Right now, I'm focused on the Frozen Sun Saga, revising and editing the second and third books. But I do have a draft of a Hindu-inspired young adult fantasy I’m really excited about, and this will hopefully be the next series I get to work on.
18. Tell us 5 things that make you smile
A good book.
A good cup of coffee.
Free time to write for as long as I want.
Looking at pictures of places I’ve traveled to.
Thinking about the next book I want to write.
19. Tell us 5 things that make you sad
Trying to read a book that I’m not really into.
Being so busy I don’t have time to write.
Going too long without traveling anywhere.
Watching/reading the news—I know I need to stay informed, but it’s just depressing.
20. If you could travel anywhere in the world to visit a place so you could use it as a background for a book, where would it be?
I would love to go to Nepal. There’s so much history and mysticism surrounding the Himalayas, and I’d like to hike to Mount Everest’s base camp and use it as the setting for a story.

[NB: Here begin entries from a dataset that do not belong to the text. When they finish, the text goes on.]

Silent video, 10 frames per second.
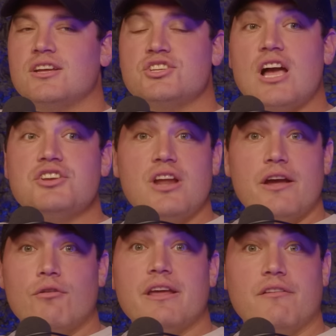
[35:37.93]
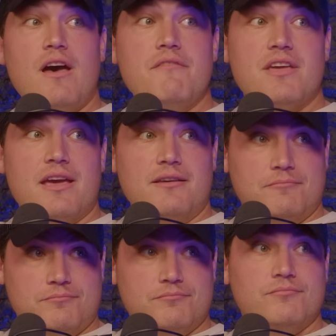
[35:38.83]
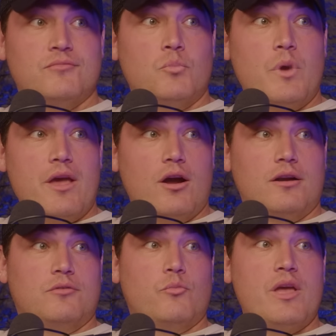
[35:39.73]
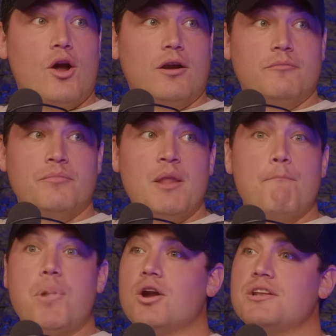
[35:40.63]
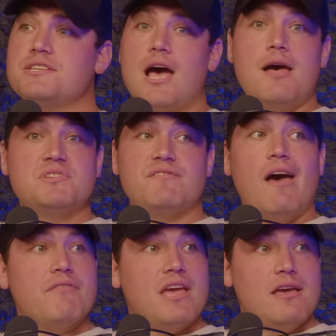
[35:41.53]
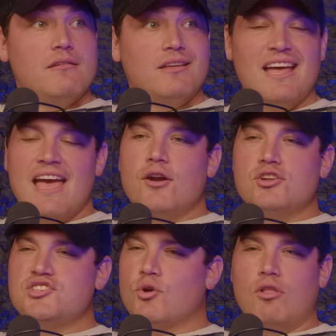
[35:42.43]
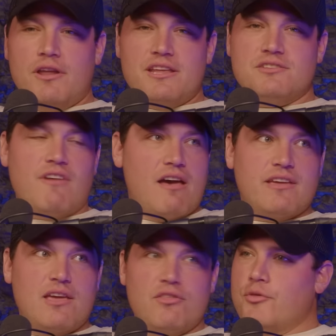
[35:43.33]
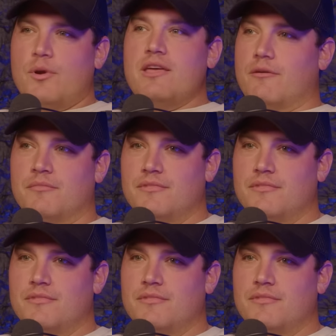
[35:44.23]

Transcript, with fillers: Josh and I are running a 5K. Yeah, we are. We oh, are. I know. We I know are. about the 5K. Burton Tom's 5K, and also Claudia's 5K. The three of them.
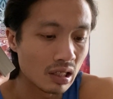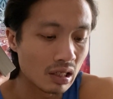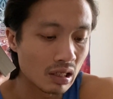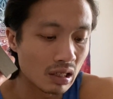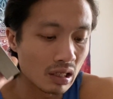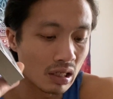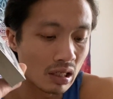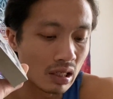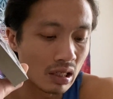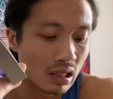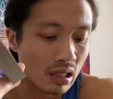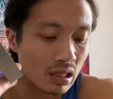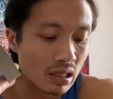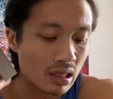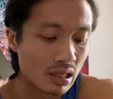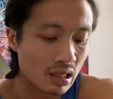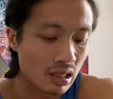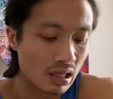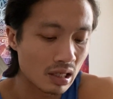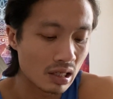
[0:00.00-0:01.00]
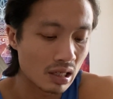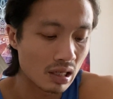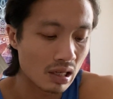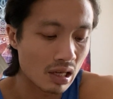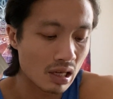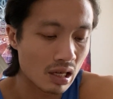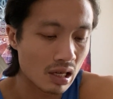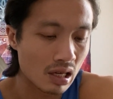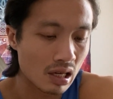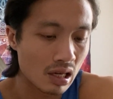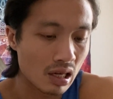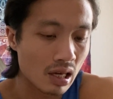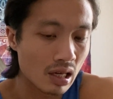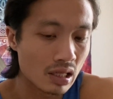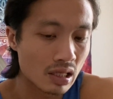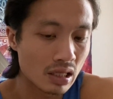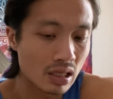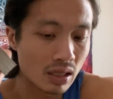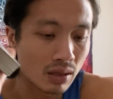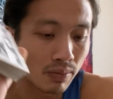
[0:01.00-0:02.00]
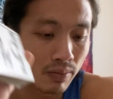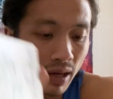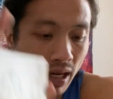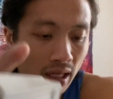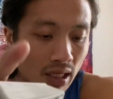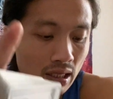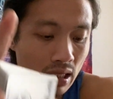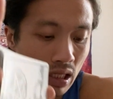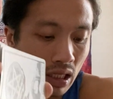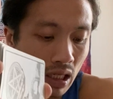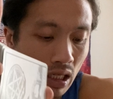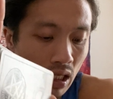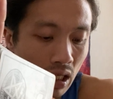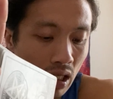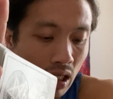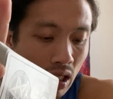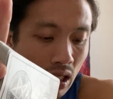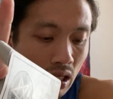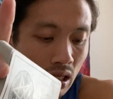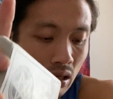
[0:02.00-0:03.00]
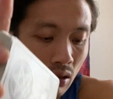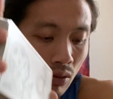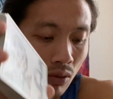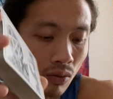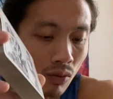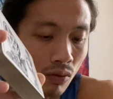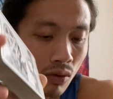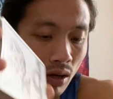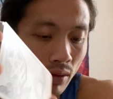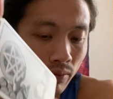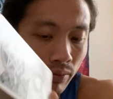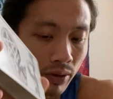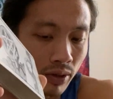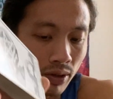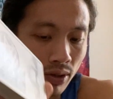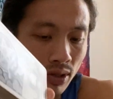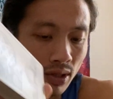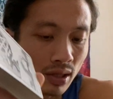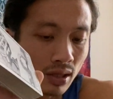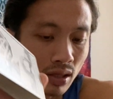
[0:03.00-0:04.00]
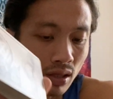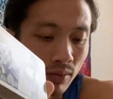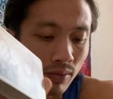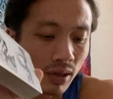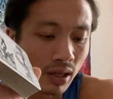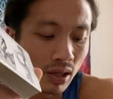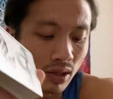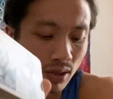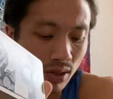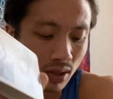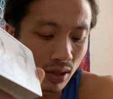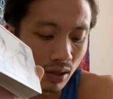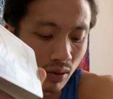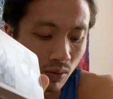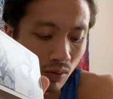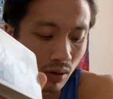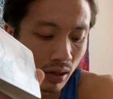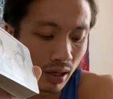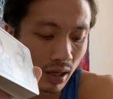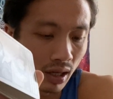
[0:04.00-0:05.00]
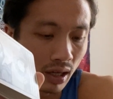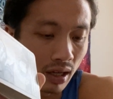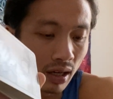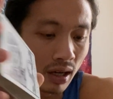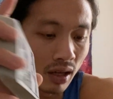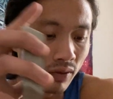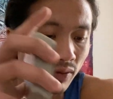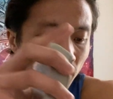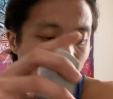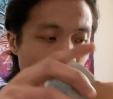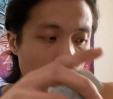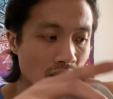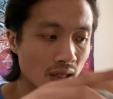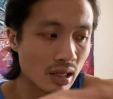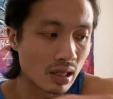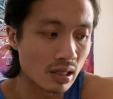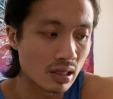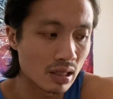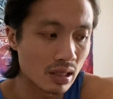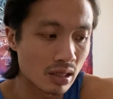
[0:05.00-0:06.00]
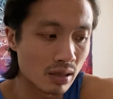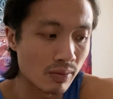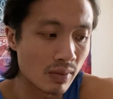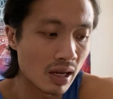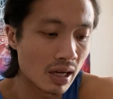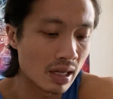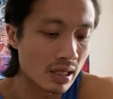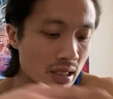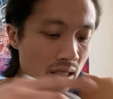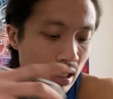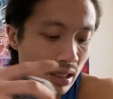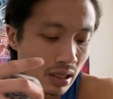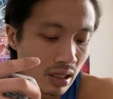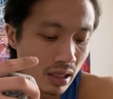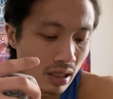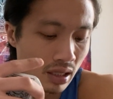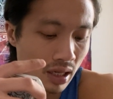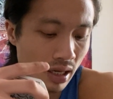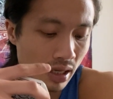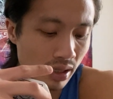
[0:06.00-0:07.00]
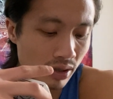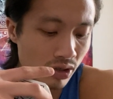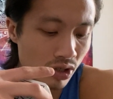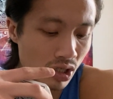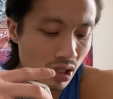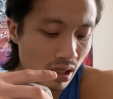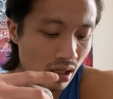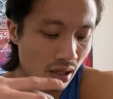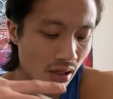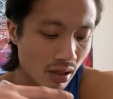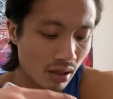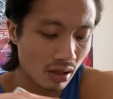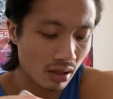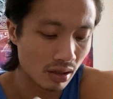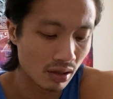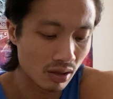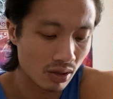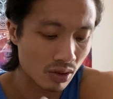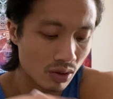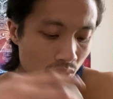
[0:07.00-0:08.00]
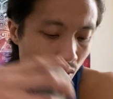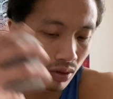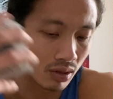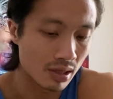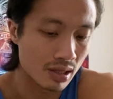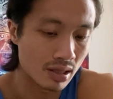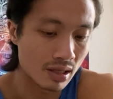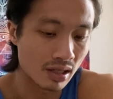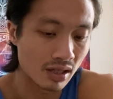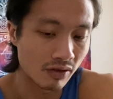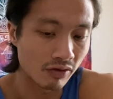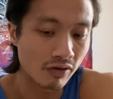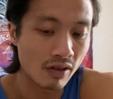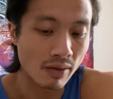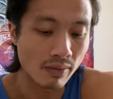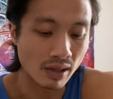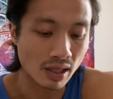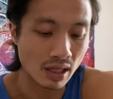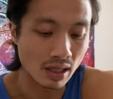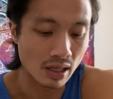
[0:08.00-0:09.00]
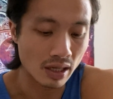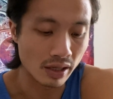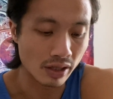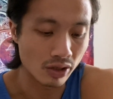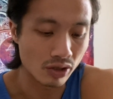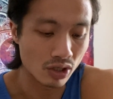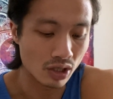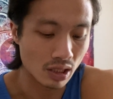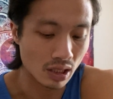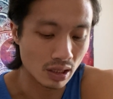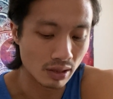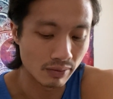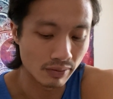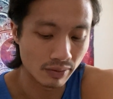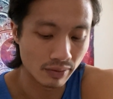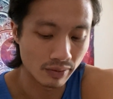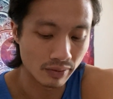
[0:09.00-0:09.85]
is expecting one person to be a certain way. And I feel like it's this masculine energy towards this feminine energy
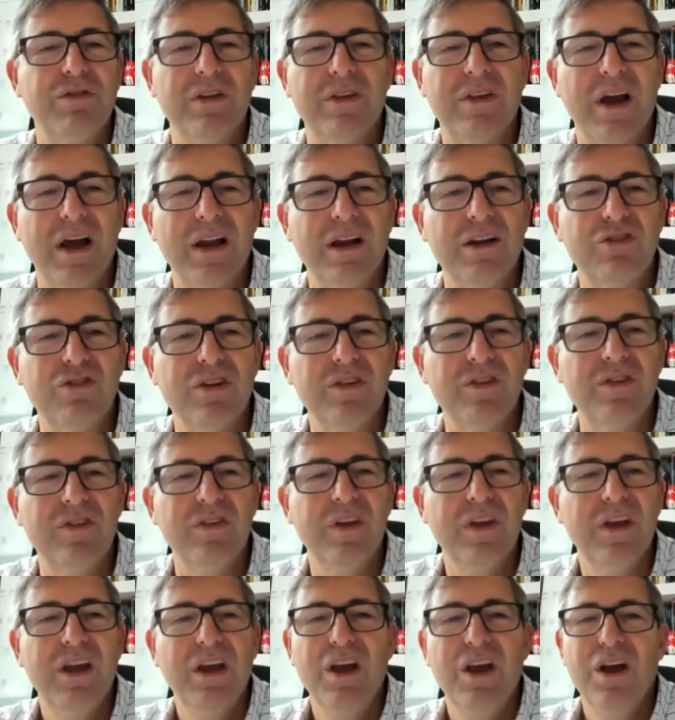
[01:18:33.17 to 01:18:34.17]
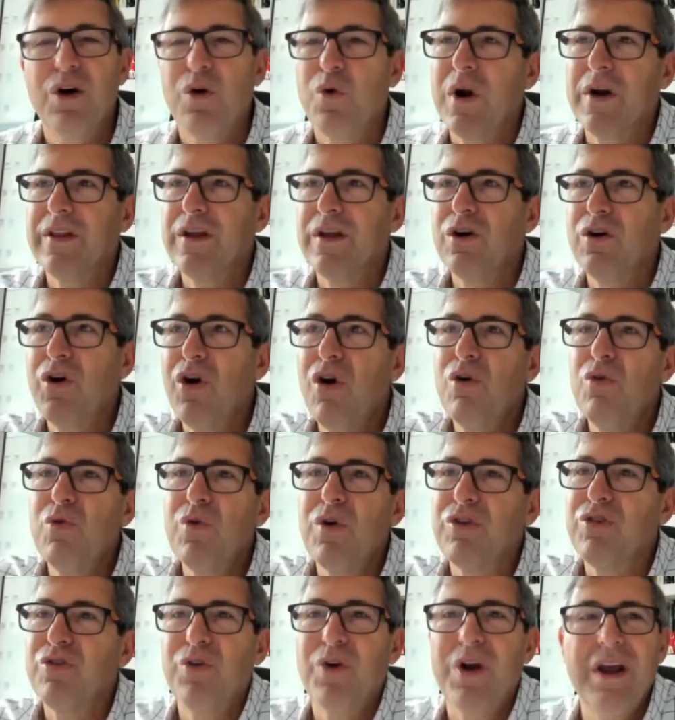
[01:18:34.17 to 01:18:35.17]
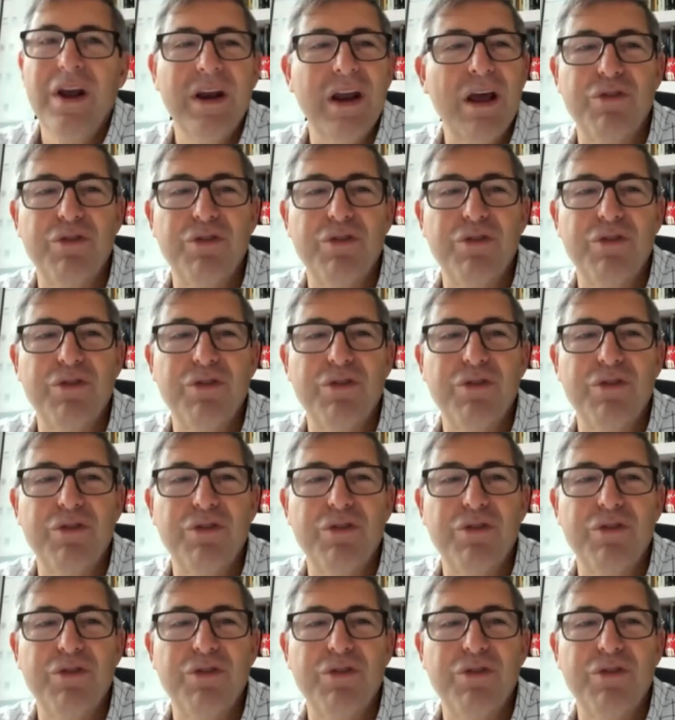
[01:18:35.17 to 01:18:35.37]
intelligence where the goal was great.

Jill Criswell is a writer of Young Adult Historical Fantasy. She was born and raised in the swamps of northeastern Florida. She earned degrees in English and Psychology and an MFA in Creative Writing from the University of Central Florida. Her greatest passion, besides reading and writing, is traveling the world; she's visited fifty countries across six continents, falling in love with places like Iceland, Namibia, and Cambodia. She works as a university English teacher and lives in South Carolina, near the foothills of the Blue Ridge Mountains, with her husband and daughter (who is named after a volcano in Iceland).